Change is constant, it is inevitable. In economics, when there is change, there is

response, good and bad, it depends on the situation and what changes are made.

During our research, we have been able to define what Elasticity is and the three

degrees that comes with it. Elasticity is a measure of how much buyers and sellers

respond to changes in market conditions. Changes or factors such as the price of the

good, the income of the consumers or the substitute of a good. These changes will

greatly affect the demand or the amount supplied in respond to it. There are three

degrees of elasticity in terms of how responsive demand and supply are: Elastic,

Inelastic and Unitary. If there is a change of a determinant, and if in turn it will lead to a

greater change in demand or supply, it is called Elastic, in which the coefficient of the

elasticity is greater than 1. If there is a change in a determinant and in turn it will lead to

proportionately lesser change in demand or supply, it is called Inelastic, in which the

coefficient of the elasticity is lesser than 1. If there is a change in a determinant and in

turn will lead to a proportionately equal change in demand or supply, it is called Unitary,

in which the coefficient of the elasticity is equal to 1.

The Elasticity of Demand measures the percentage change in quantity

demanded for a percentage change in the price. Simply, the relative change in demand

for a commodity as a result of a relative change in its price is called as the elasticity of
demand. There are three types of elasticity of demand that deals with the responses to

a change in the price of the good itself, in income, and in the price of a related good,

which is a substitute or a complement.

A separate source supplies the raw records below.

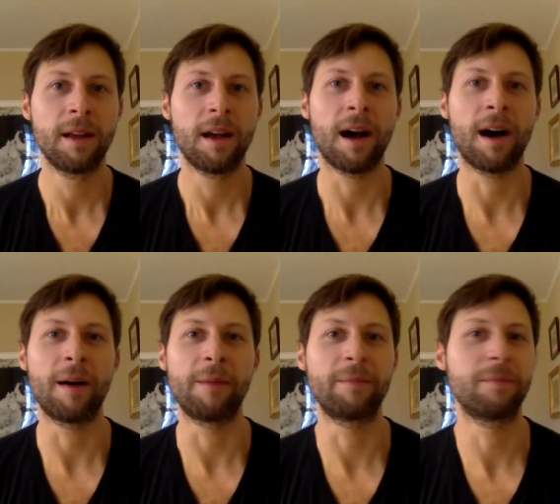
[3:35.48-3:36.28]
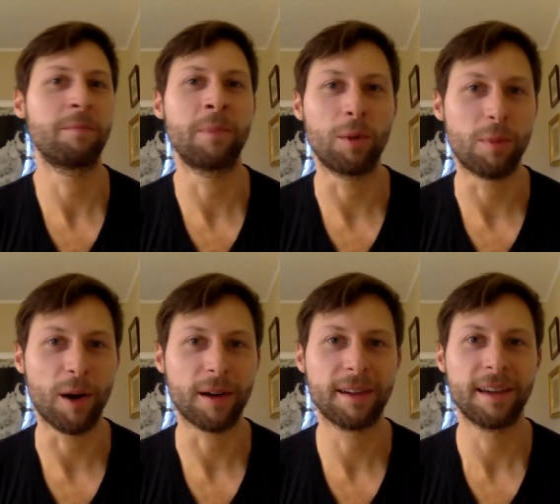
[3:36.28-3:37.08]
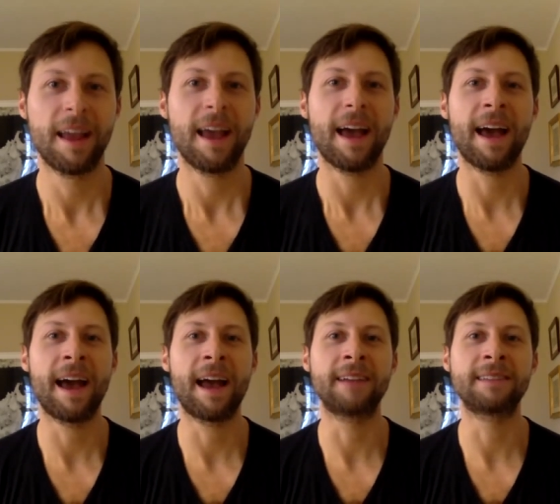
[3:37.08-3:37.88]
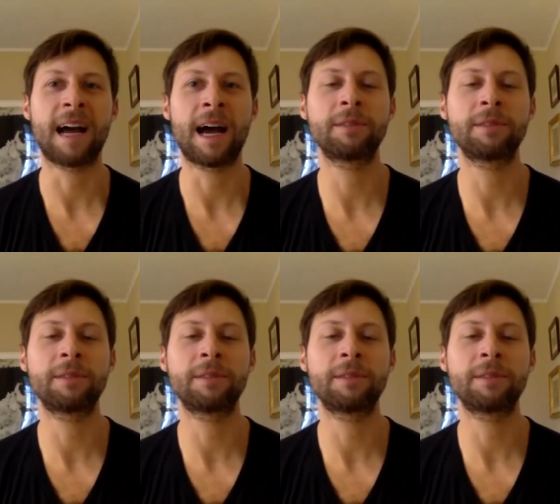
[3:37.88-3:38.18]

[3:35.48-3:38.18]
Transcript: um, Millbrook. And mm-hmm.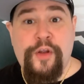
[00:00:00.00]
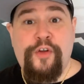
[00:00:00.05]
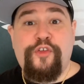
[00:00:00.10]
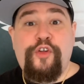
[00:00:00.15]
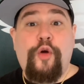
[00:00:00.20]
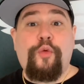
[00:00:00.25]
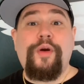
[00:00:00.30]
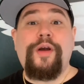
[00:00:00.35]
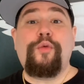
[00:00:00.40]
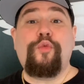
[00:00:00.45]

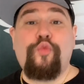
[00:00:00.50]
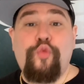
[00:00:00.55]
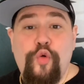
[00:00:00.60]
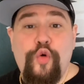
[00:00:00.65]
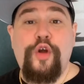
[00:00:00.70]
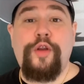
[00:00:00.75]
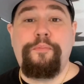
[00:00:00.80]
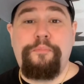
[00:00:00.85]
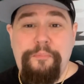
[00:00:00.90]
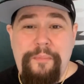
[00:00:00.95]
So it
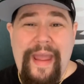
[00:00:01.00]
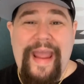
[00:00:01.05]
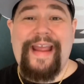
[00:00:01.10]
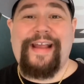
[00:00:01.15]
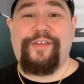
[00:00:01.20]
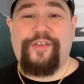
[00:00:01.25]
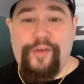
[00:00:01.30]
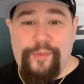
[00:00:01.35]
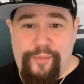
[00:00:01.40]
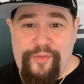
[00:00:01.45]
would
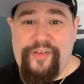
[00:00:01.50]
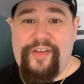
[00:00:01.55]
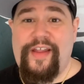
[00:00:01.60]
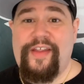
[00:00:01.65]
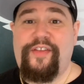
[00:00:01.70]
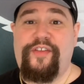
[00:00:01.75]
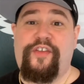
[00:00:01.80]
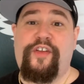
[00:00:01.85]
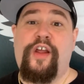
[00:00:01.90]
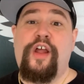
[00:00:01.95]
make some
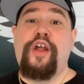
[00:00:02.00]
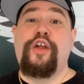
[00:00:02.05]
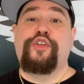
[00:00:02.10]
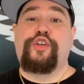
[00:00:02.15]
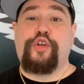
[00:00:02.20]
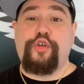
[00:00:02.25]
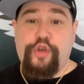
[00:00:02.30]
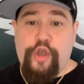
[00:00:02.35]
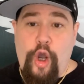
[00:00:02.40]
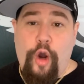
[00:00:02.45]
sense
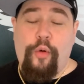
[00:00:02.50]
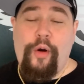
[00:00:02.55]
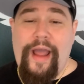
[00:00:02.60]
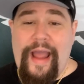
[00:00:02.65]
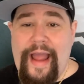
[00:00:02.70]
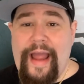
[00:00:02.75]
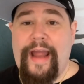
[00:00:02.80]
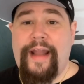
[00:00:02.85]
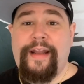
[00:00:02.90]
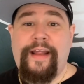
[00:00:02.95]
to go
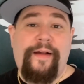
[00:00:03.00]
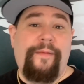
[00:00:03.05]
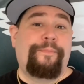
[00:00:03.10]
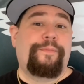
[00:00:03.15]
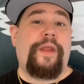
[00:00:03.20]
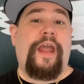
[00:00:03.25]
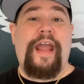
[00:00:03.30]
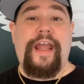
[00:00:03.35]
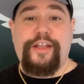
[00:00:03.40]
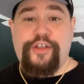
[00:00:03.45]
ahead
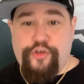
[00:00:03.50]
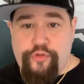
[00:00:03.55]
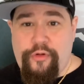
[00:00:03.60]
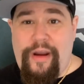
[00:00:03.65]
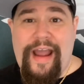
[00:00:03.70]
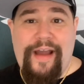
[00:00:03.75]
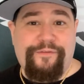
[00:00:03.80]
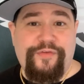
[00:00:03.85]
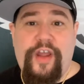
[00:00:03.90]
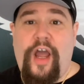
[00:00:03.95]
and
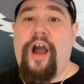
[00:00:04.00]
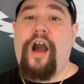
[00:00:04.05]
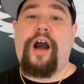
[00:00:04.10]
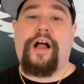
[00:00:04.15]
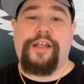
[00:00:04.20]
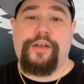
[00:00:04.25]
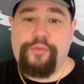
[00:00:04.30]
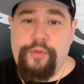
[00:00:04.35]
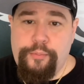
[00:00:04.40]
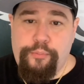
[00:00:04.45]
draft a
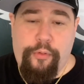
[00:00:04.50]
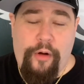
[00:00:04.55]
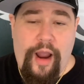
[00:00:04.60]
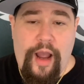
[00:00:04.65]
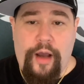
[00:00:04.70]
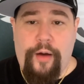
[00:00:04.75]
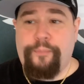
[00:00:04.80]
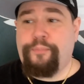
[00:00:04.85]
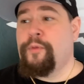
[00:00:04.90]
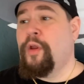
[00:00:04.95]
Hollywood
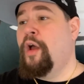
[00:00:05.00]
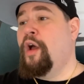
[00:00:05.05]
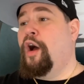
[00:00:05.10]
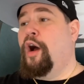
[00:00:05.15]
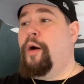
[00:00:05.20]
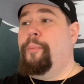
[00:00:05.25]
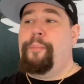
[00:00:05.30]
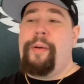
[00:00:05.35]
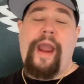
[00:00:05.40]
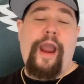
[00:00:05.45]
Brown,
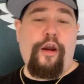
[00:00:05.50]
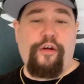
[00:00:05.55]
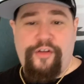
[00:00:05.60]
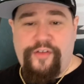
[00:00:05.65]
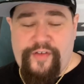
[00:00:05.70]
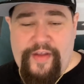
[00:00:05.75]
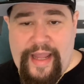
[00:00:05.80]
a ParisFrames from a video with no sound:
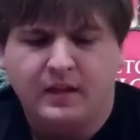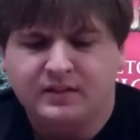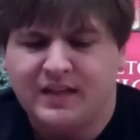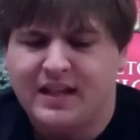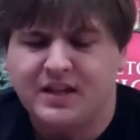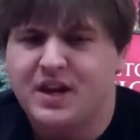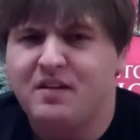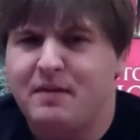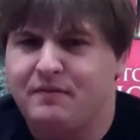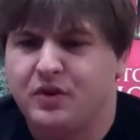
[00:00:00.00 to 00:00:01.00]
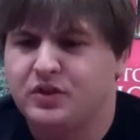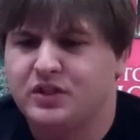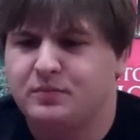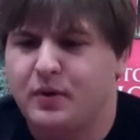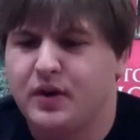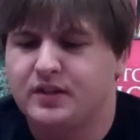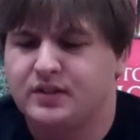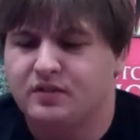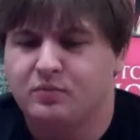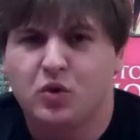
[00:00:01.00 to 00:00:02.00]
Sadly enough, my first
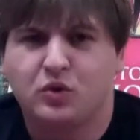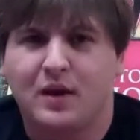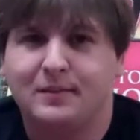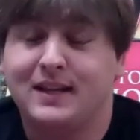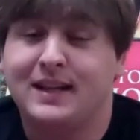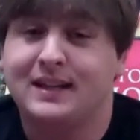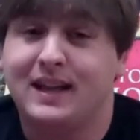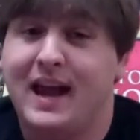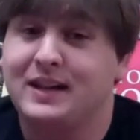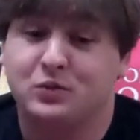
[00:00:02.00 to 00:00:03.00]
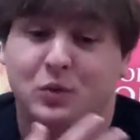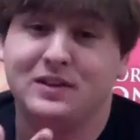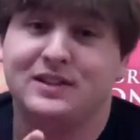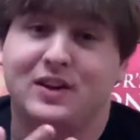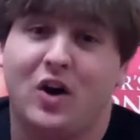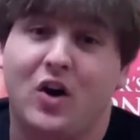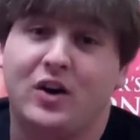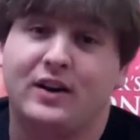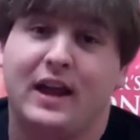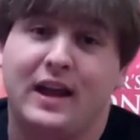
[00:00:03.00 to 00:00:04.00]
experience of Mortal Kombat Deadly Alliance wasn't
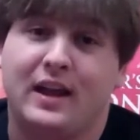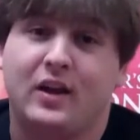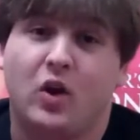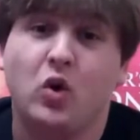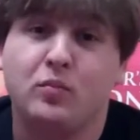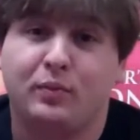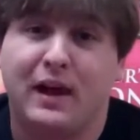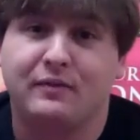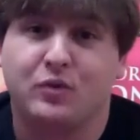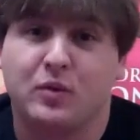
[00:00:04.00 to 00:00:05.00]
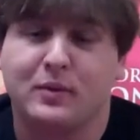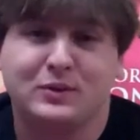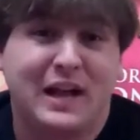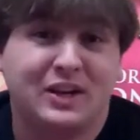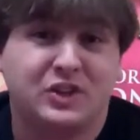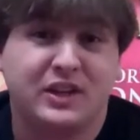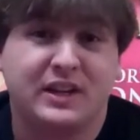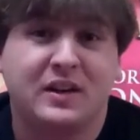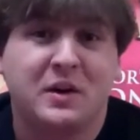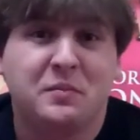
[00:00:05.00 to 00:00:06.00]
on a home platform. It was
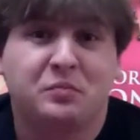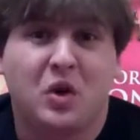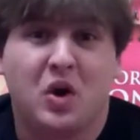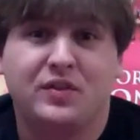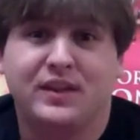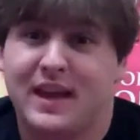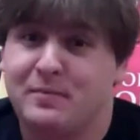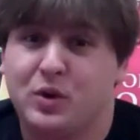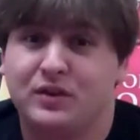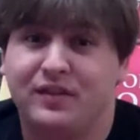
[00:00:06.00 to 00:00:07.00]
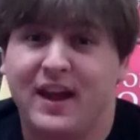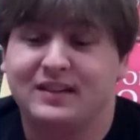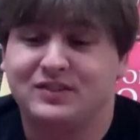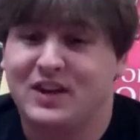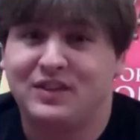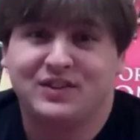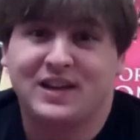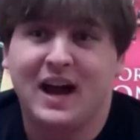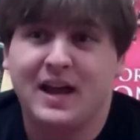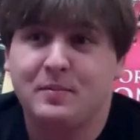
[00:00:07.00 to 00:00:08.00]
actually on the Game Boy Advance. At the
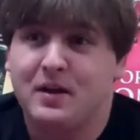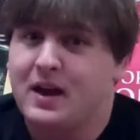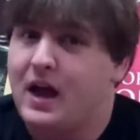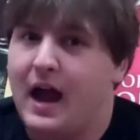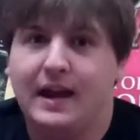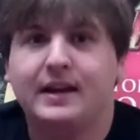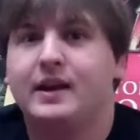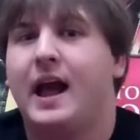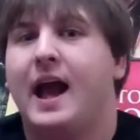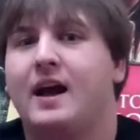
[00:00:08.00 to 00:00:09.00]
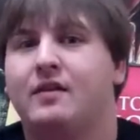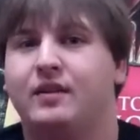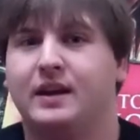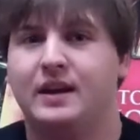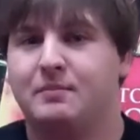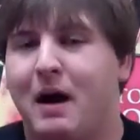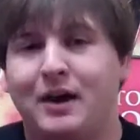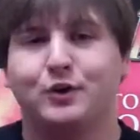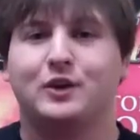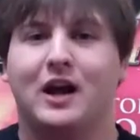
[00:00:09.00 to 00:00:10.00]
time, I didn't have any
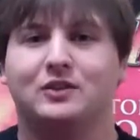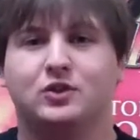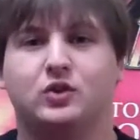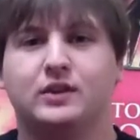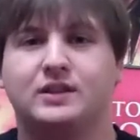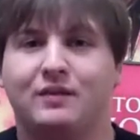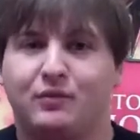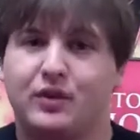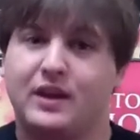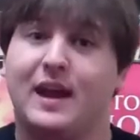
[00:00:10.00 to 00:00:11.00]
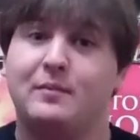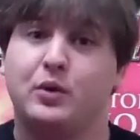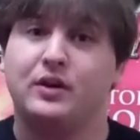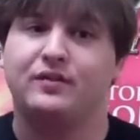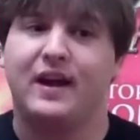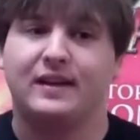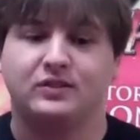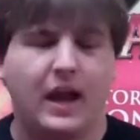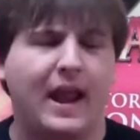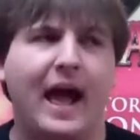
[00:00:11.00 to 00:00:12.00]
modern console except for the Game Boy
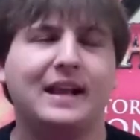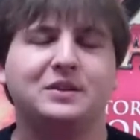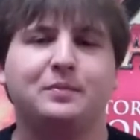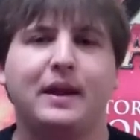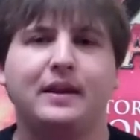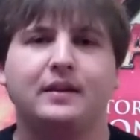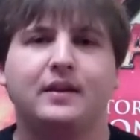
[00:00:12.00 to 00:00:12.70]
Advance, and I spent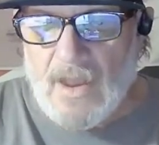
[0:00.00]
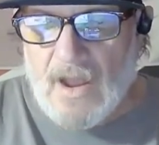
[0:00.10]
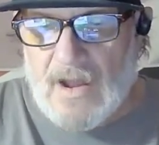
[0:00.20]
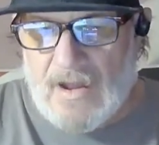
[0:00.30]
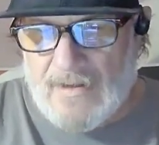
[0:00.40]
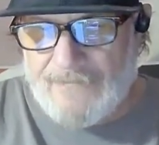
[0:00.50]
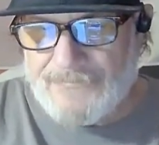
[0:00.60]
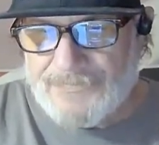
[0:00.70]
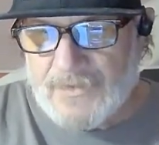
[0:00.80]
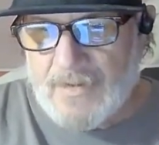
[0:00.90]
Um,
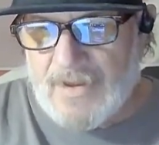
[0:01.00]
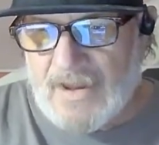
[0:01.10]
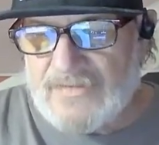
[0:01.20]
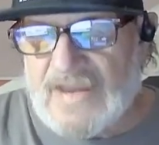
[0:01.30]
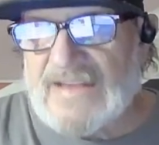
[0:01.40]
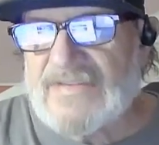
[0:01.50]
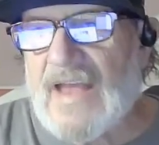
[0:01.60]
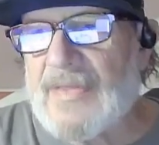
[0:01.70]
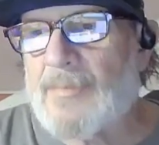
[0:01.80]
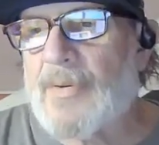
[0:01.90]
because that's
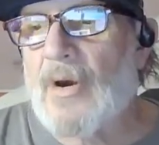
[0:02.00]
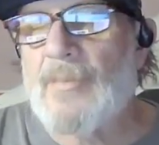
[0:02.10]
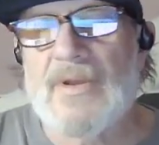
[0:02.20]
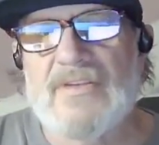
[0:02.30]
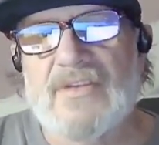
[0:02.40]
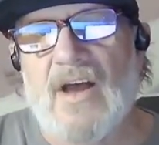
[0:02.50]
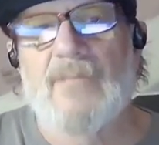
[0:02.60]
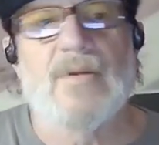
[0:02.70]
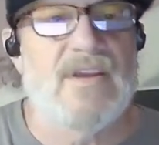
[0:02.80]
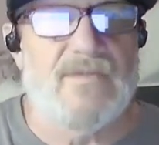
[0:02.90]
not the purpose
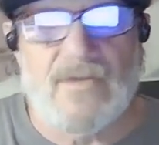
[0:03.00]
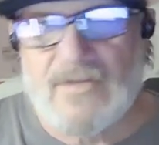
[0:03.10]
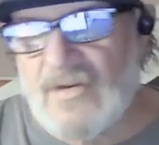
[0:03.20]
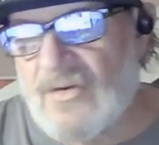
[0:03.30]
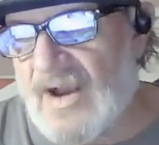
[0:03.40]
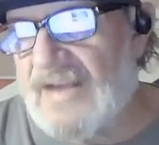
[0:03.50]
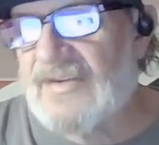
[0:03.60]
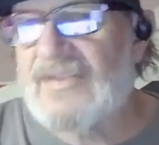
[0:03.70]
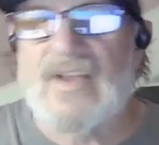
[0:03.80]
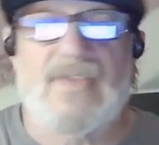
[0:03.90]
of believers in
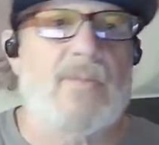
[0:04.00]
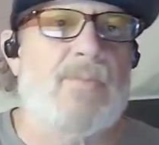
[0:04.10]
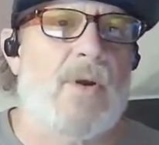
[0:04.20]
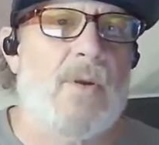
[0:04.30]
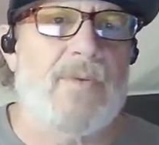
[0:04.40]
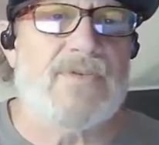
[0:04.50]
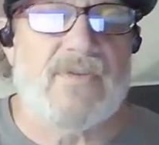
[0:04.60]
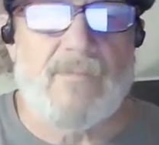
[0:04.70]
Christ. It's not the purpose of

In ED, there are 3 ways to solve it, the Price

Elasticity of Demand which deals with the price changes, Income Elasticity of Demand

which deals with income changes and Cross Price Elasticity of Demand which deals

with substitute and complements of a good or product.

The price elasticity of supply measures the responsiveness of the producers to

price change. If there is a price change, how will it affect the quantity supplied by the

producers? That is Elasticity of Supply. Inelastic supply which means if there is a

change in price and it does not result in an equivalent change in the supply because the

product has many substitutes and it is not a basic necessity. Elastic supply if the change

in supply is more than the percent change in price like as the price increases to one

percent, the supply increases more than one percent, this goods are more of a basic

necessities that’s why people won’t react for the price, because they need it in their life.

Supply is unitary if an increase in price also get an equivalent increase in the supply, it

is equal. In solving the elasticity of demand and supply, the same formula is used.

We’d been able to demonstrate the formula used in front of the class and

learned from it. In Economics, we will get to learn how these changes or factors will

greatly and immensely affect the demand and supply of a good, why, how and how to

compute the elasticity of elasticity.